### [WHAT TO DO]
From the first line to the last, restate the records word for word, skipping the pictures.

### [EXERCISE MATERIALS]
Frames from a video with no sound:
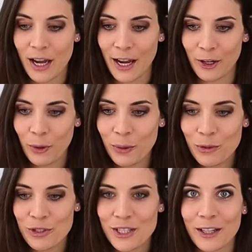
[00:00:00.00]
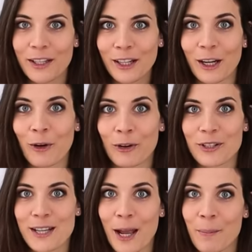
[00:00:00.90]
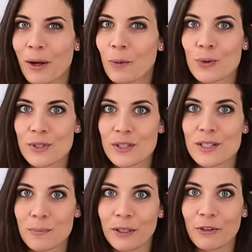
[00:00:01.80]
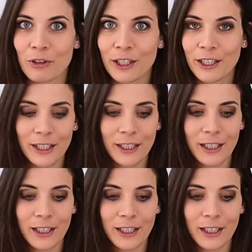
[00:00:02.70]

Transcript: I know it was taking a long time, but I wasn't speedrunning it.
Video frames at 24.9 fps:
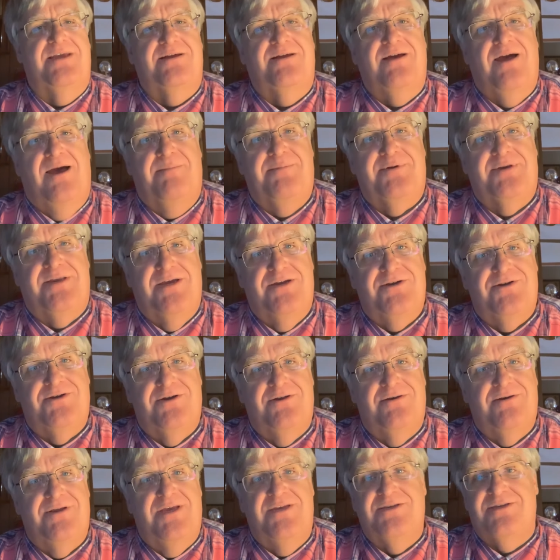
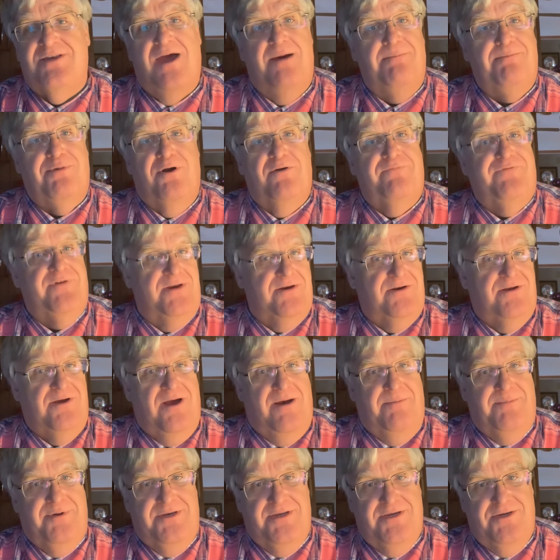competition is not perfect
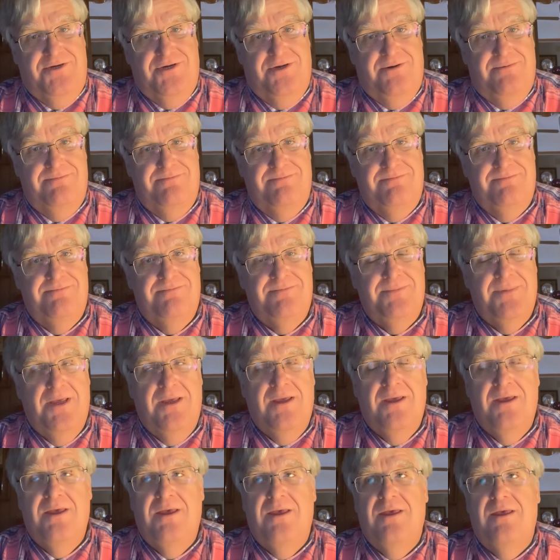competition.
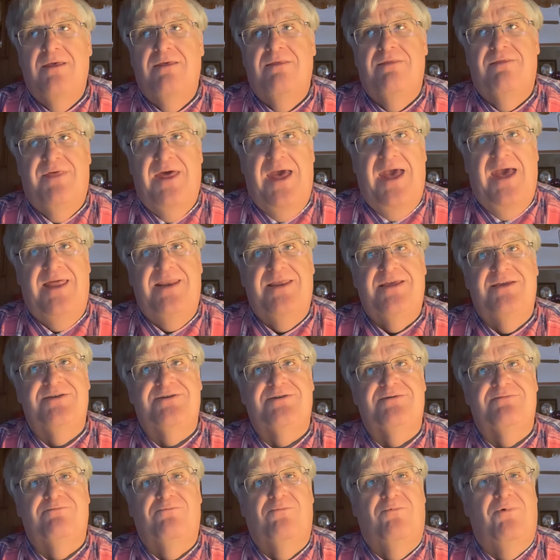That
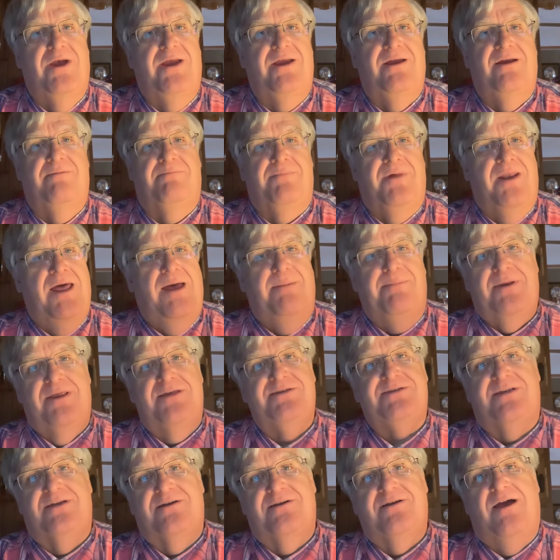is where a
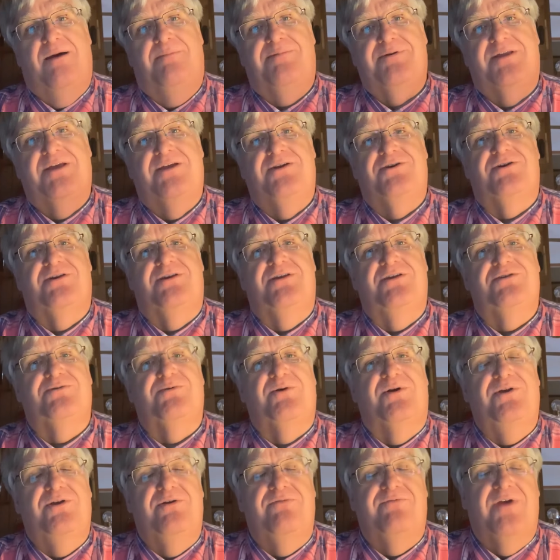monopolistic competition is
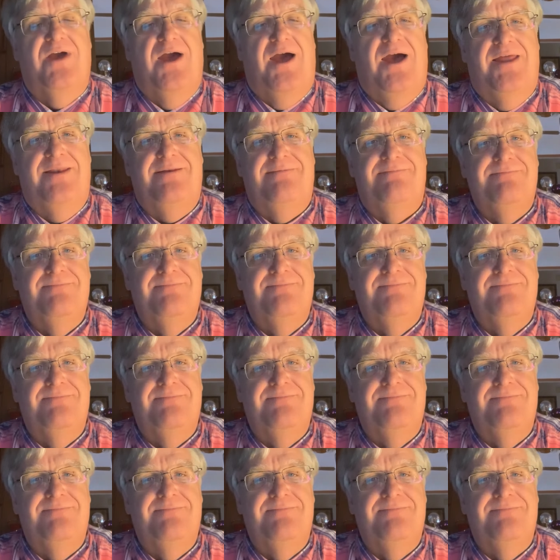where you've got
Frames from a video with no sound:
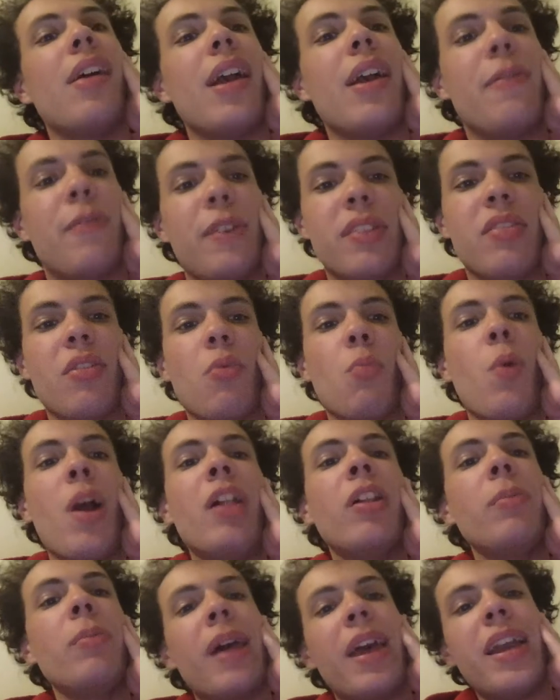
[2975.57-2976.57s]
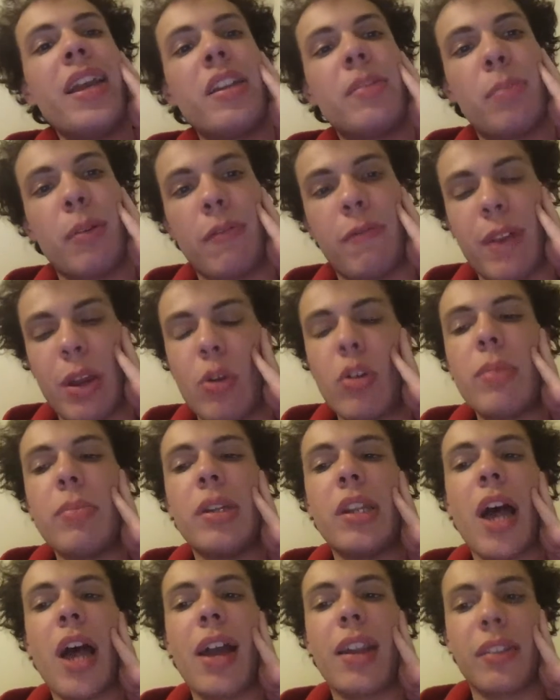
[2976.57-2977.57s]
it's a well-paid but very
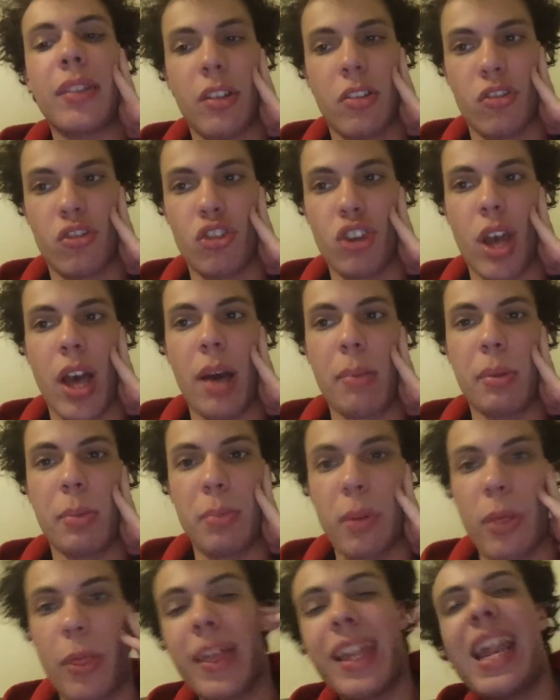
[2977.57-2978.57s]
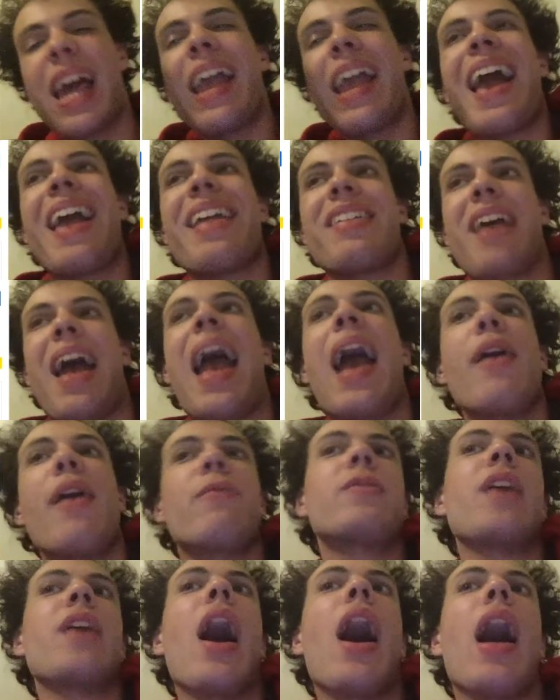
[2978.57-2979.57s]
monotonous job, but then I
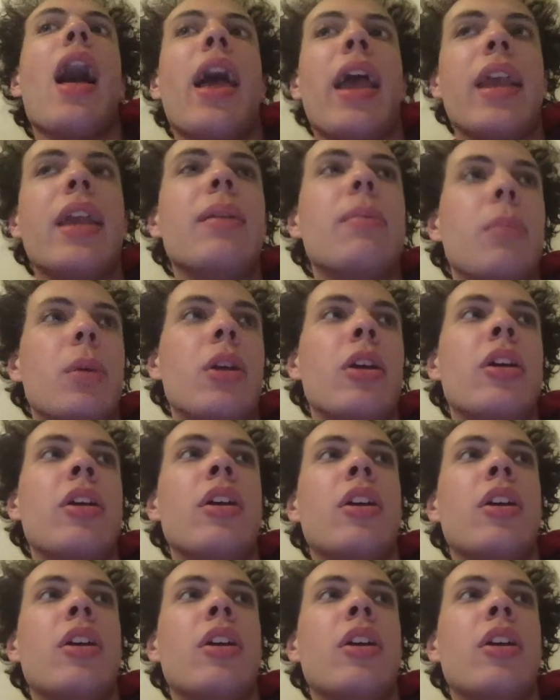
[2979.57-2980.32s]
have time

### [SOLUTION TO THE EXERCISE]
Frames from a video with no sound:
[00:00:00.00]
[00:00:00.90]
[00:00:01.80]
[00:00:02.70]

Transcript: I know it was taking a long time, but I wasn't speedrunning it.
Video frames at 24.9 fps:
competition is not perfect
competition.
That
is where a
monopolistic competition is
where you've got
Frames from a video with no sound:
[2975.57-2976.57s]
[2976.57-2977.57s]
it's a well-paid but very
[2977.57-2978.57s]
[2978.57-2979.57s]
monotonous job, but then I
[2979.57-2980.32s]
have time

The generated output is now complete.